# Exercise description:
Return the records as they stand. No picture is to be included.
(Extracted entries begins)
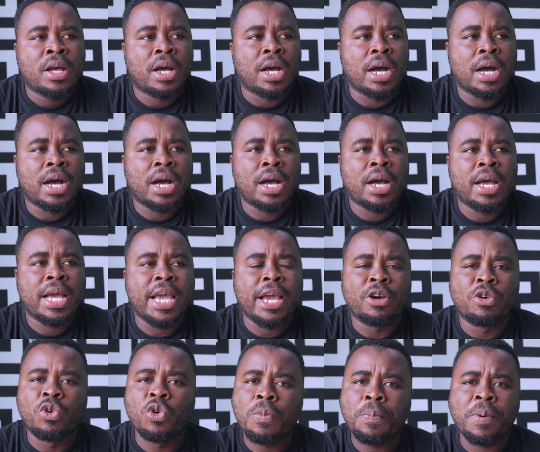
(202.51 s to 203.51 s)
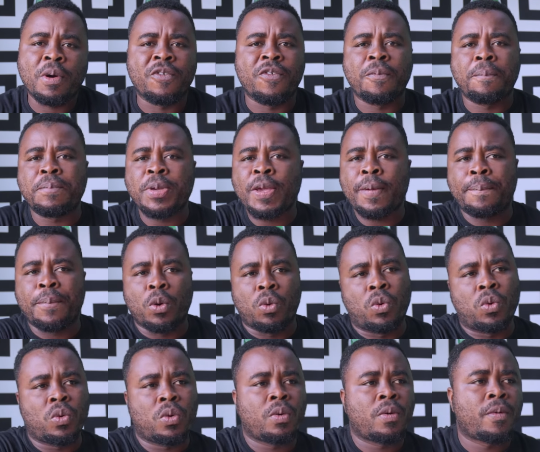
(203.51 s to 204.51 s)
uh, a group of
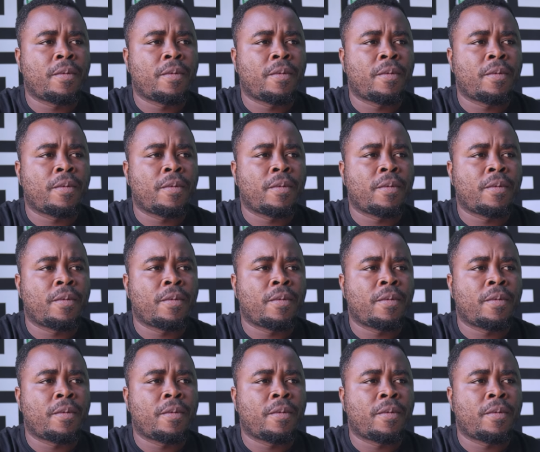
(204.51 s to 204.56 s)
people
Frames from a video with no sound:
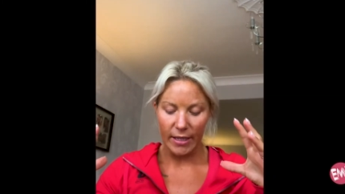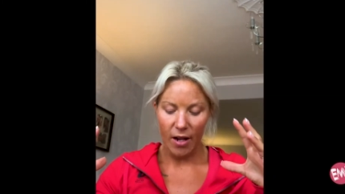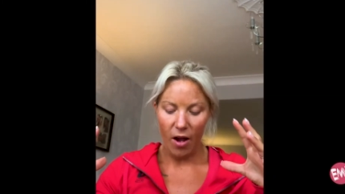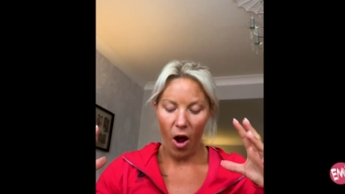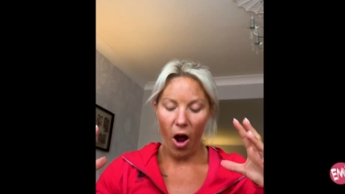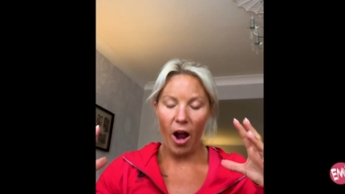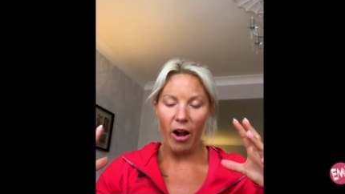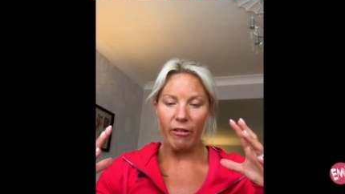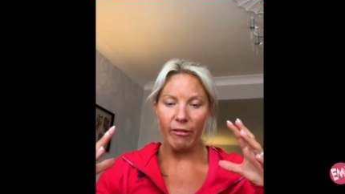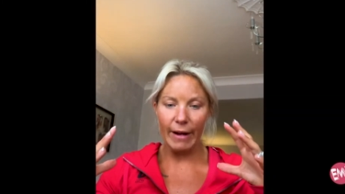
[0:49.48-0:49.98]

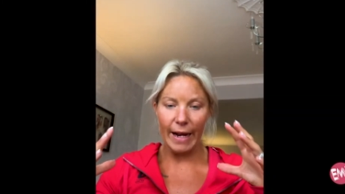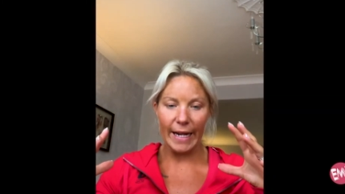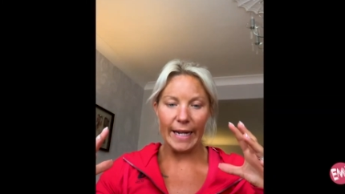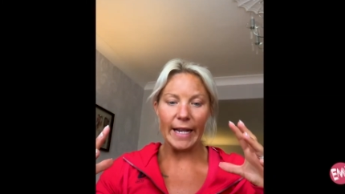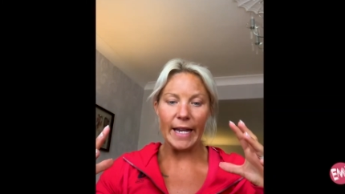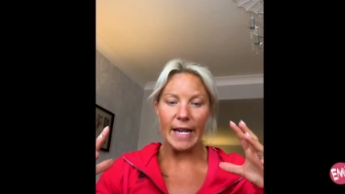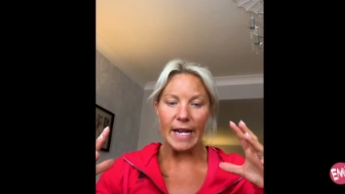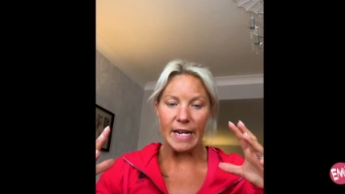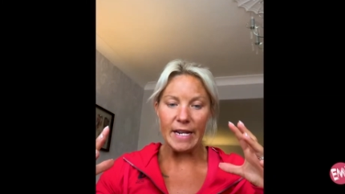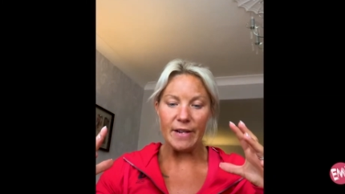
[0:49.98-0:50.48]
I
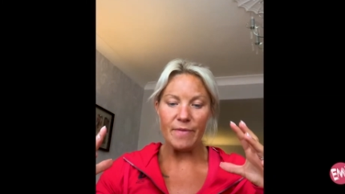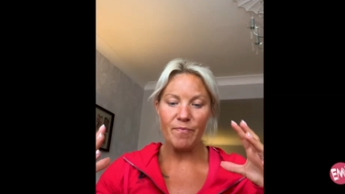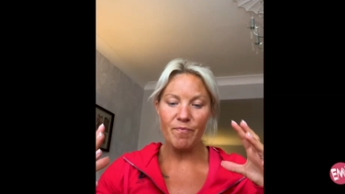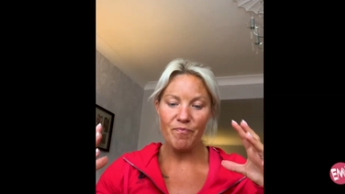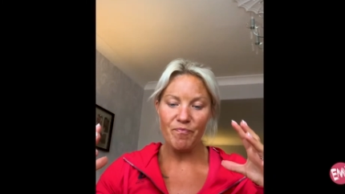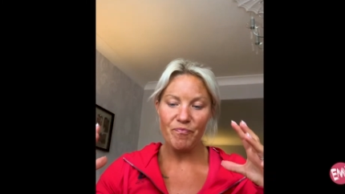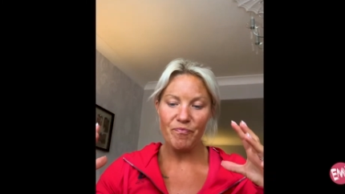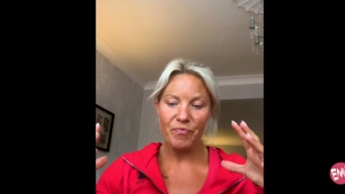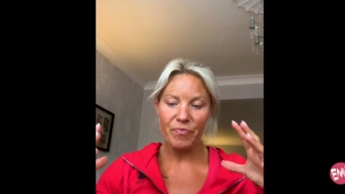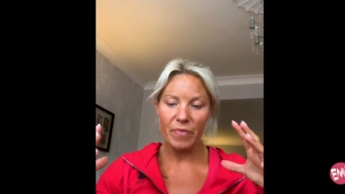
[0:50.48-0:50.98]
reckon
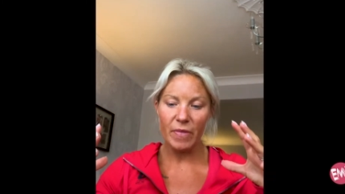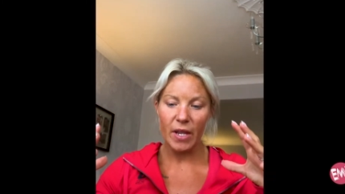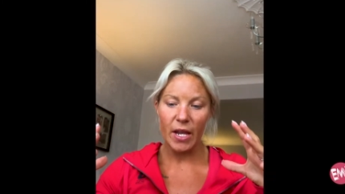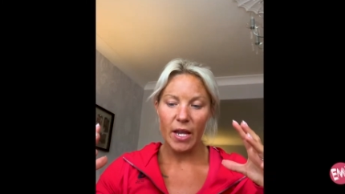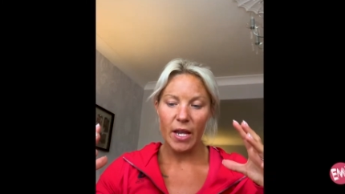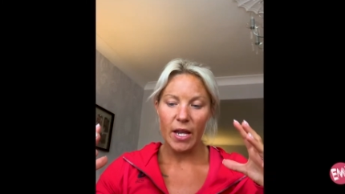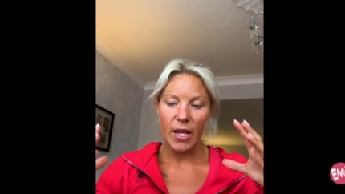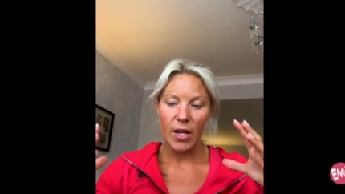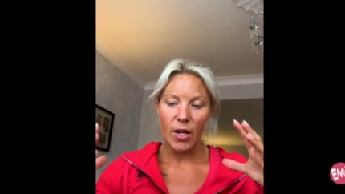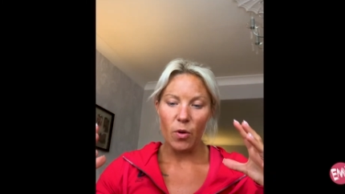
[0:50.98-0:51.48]

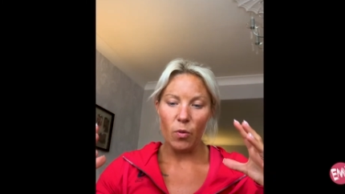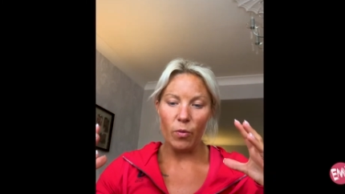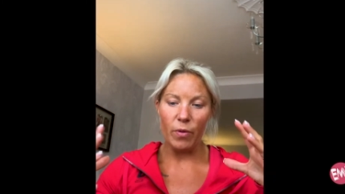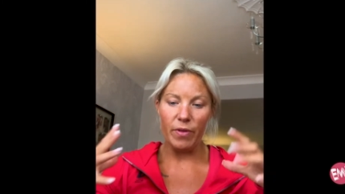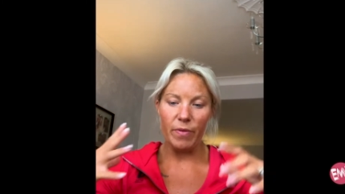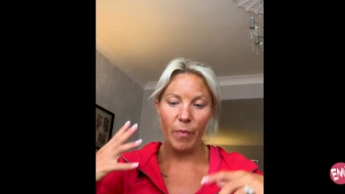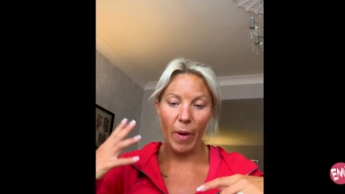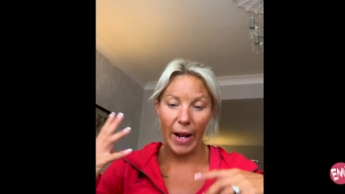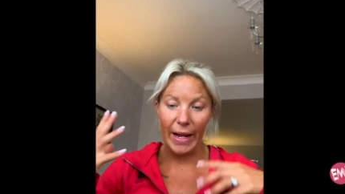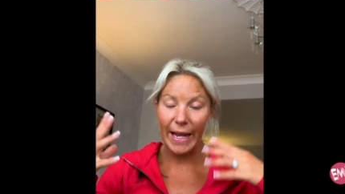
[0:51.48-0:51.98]

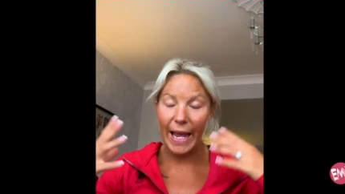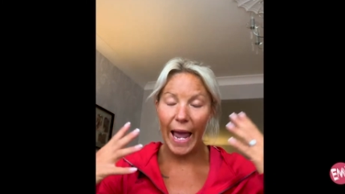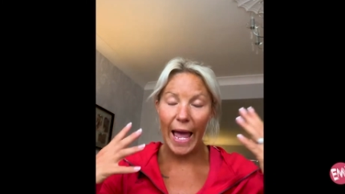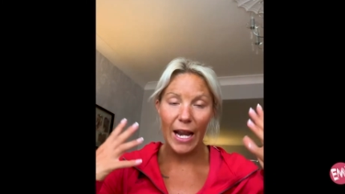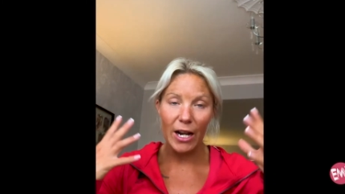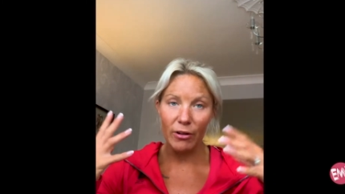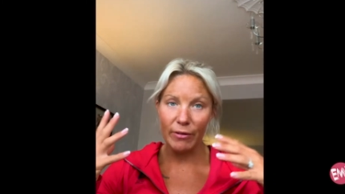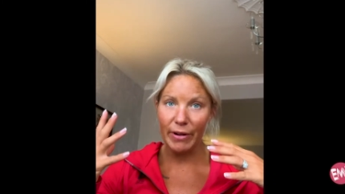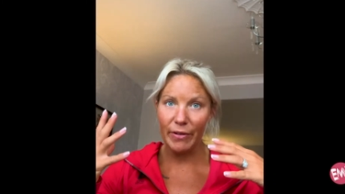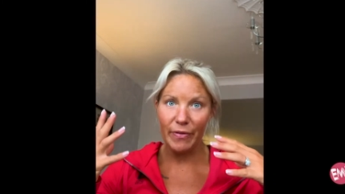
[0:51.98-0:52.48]
with my
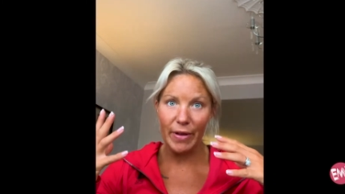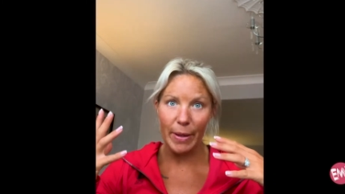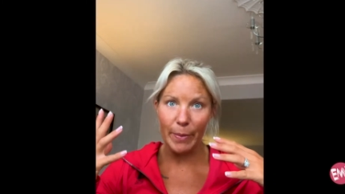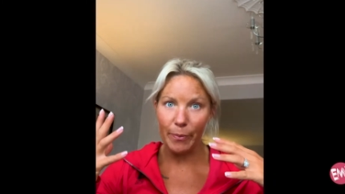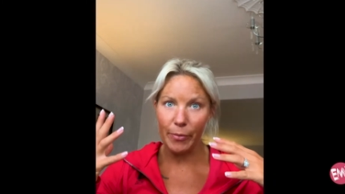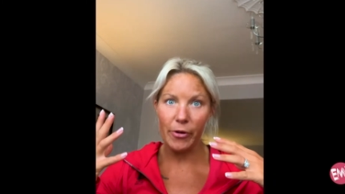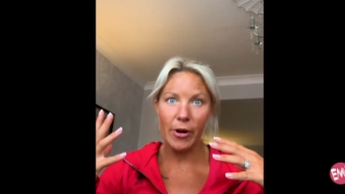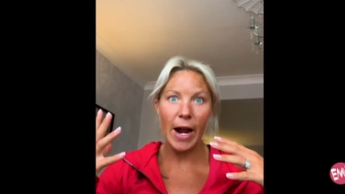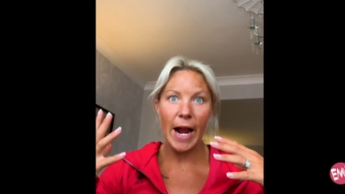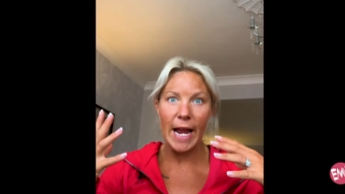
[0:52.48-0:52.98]
calorific
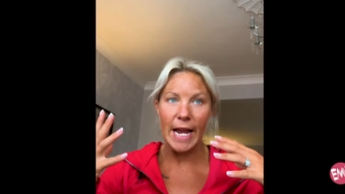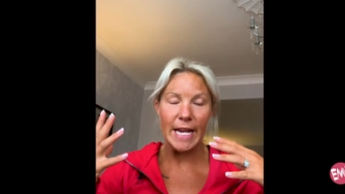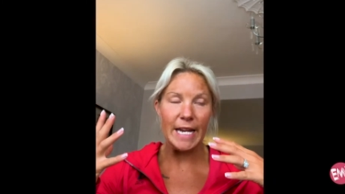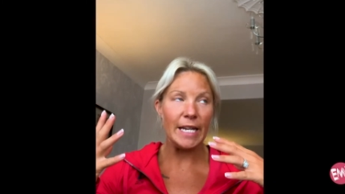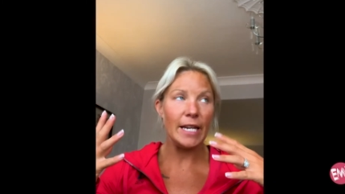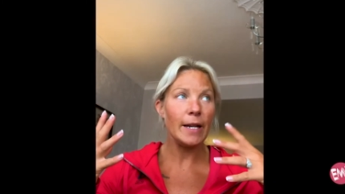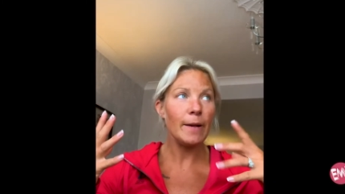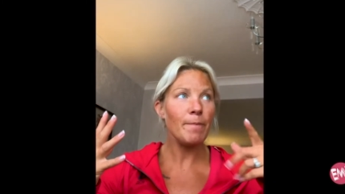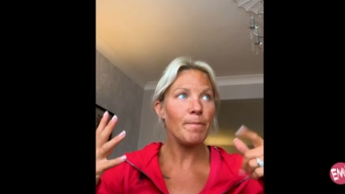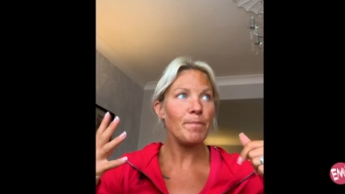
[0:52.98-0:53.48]

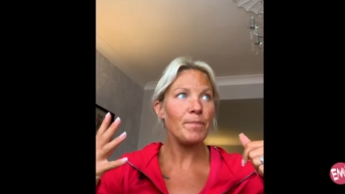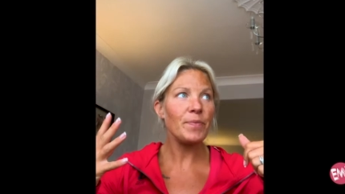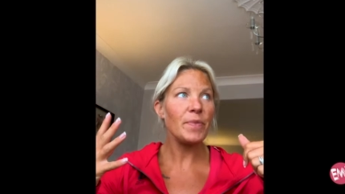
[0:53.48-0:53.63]
brain,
(Extracted entries ends)
# Solution below:
(202.51 s to 203.51 s)
(203.51 s to 204.51 s)
uh, a group of
(204.51 s to 204.56 s)
people
Frames from a video with no sound:
[0:49.48-0:49.98]

[0:49.98-0:50.48]
I
[0:50.48-0:50.98]
reckon
[0:50.98-0:51.48]

[0:51.48-0:51.98]

[0:51.98-0:52.48]
with my
[0:52.48-0:52.98]
calorific
[0:52.98-0:53.48]

[0:53.48-0:53.63]
brain,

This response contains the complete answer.